The elements of physics are the law of conservation, calculus, theorems etc. and they are used to design theories. For a programmer the elements are 'for' loops, 'while' loops, caches, data. The spaces that we solve in also have different levels. If we are doing graphics programming, vertex buffers, over-drawing become elements in the space that we are solving in.
In this movie they had an analogy of there are all these universes existing at once (the spaces we operate in), and we are like a radio that can tune into a station. The deeper we know a field, the multitude of different wavelengths exist for that universe that we can tune in to. A capenter sees the grain of the wood, understands how the wood will bend and cut with different implements, knows what strength the wood can handle. But an inexperienced wood worker only sees wood.
What this is all about is game design. A player comes to a game and solves problems within a space that they are presented. The space they solve in is crafted by the game designer.
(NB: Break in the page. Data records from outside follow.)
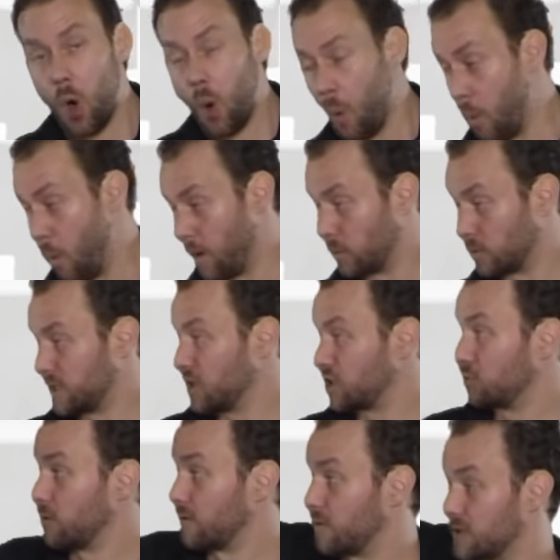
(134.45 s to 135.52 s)
1
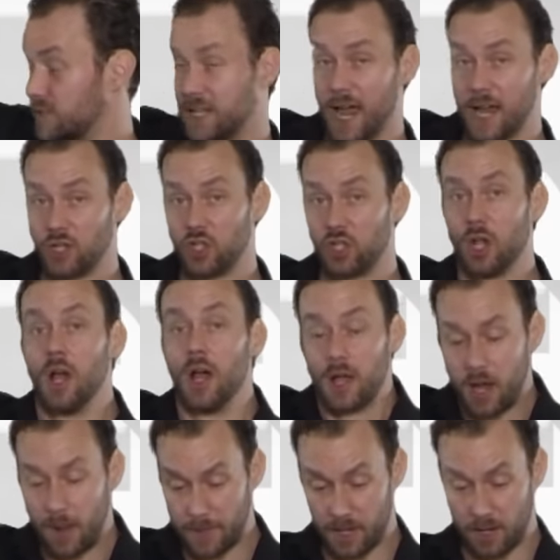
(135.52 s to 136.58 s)
rotation reverse catch,
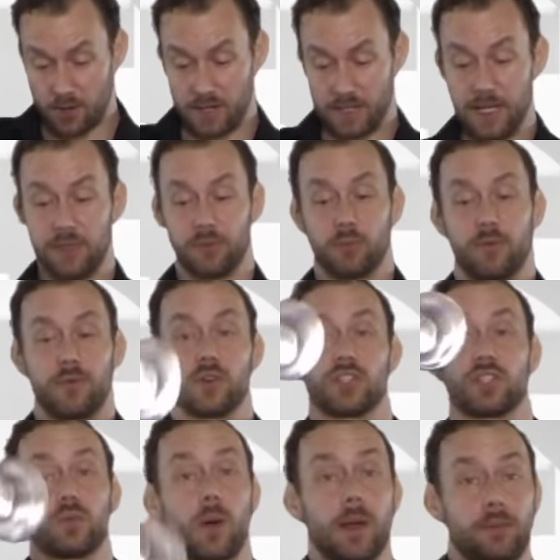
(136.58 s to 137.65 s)
coming underneath, reverse
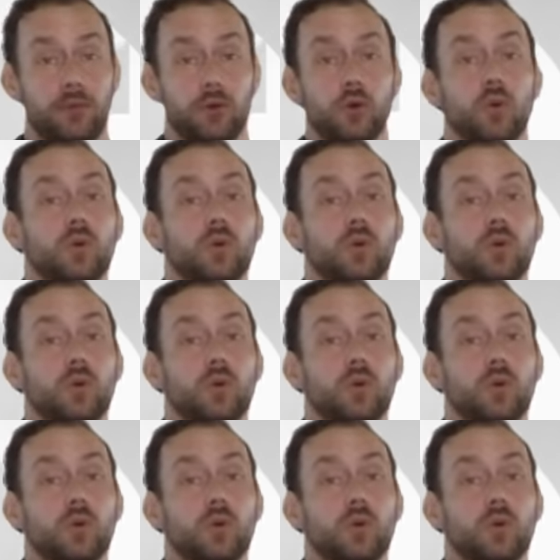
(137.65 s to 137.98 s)
swipe through,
So as the game designer, the space I'm working within have elements like platforms, gravity, doors, game mechanics. So as I approach the game, I have two spaces I'm in. Programmer space, in which I feel like an engineer. Then the game design space, where I drag around objects on the screen, piecing together levels. Although there may be some overlap, I'm trying to just think with the unique elements in each space.
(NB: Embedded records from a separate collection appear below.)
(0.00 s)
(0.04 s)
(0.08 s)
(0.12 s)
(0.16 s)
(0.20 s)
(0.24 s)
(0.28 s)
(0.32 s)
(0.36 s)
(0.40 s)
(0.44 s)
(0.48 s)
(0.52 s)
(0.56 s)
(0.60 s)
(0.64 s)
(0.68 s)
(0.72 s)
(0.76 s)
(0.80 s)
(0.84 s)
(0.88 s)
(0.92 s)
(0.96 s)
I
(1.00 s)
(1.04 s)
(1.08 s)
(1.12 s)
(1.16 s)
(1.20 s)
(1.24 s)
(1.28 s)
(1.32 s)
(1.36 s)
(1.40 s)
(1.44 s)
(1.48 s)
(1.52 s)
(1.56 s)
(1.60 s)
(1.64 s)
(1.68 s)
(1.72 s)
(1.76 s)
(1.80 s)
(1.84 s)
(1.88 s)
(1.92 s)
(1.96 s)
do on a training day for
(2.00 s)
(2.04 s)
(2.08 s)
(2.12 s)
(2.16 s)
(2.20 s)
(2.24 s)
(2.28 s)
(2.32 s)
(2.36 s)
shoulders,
So in order to experiment and explore this space, I need a very strong save/load ability that allows iterative workflow, and that I'm not scared to use (because it will crash or corrupt the data). Previously I implemented a save/load data system that created just one file that contained all the entities, and the data was set out like a relational database. I found this wasn't the best solution. All the values were dependent on their order in the file, so if something went wrong (a value was accidentally deleted), I wouldn't know which number corresponded to which entity attribute. Also for enum types I just set the number, not the corresponding string, which doesn't jell well when you want to change the data in the file, look at the data and if I change the order of the enum, the data is invalid.
So coming at it this time I had a much higher bar. I first did the save data. At first I wanted to have a binary format, as it was suggested by Mr 4th dimension https://top.handmade.network/blog...s_on_cross_cutting_concerns#14759. But in the end I decided to go for a JSON style text format. Furthermore each entity is it's own text file, so a 'level' corresponds to a folder of entity txt files.
Each entity file looks like this, where the first object has attributes unique to that type of entity, and commons are attributes that all entities have:
1 2 3 4 5 6 7 8 9 10 11 12 13 14 15 16 17 18 | Door: { partnerId: 2; } Commons: { id: 1; name: "player"; flags: 251; type: "ENT_TYPE_DEFAULT"; position: 1.000000 2.001000 -1.000000; renderPosOffset: 0.000000 0.000000 0.000000; dim: 1.000000 1.000000 1.000000; renderScale: 1.000000 1.000000 1.000000; shading: 1.000000 1.000000 1.000000 1.000000; texture: "door1.png"; inverseWeight: 1.000000; animation: "knight animation"; } |
For loading I followed the header modules engine style and made a portable lex.h file. It just creates tokens for a given char stream and has easy methods to move through them. At first I though maybe I could then create an Abstract Syntax Tree and treat it more like an arbitrary language. But I didn't end up doing this, as it seemed alot of work so I just treated the file as declarative data with implicit types.
Overall I think this is a much stronger file system than before. It will allow me to experiment with gameplay and allow me to edit offline easily. Maybe for the shipped game Ill move to a binary style file format that will be quicker to load at runtime, but for now this works great.
Any comments, suggestions or thoughts please leave below!
Oliver
NOTE: This philosophy further expands to we only know something in how it relates to other things. We can't know something absolutely. I think this is similar to Thomas Kuhn's 'The Structure of Scientific Revolutions' where a space is a paradigm and we solve puzzles (in this case design in that space) within that paridgm.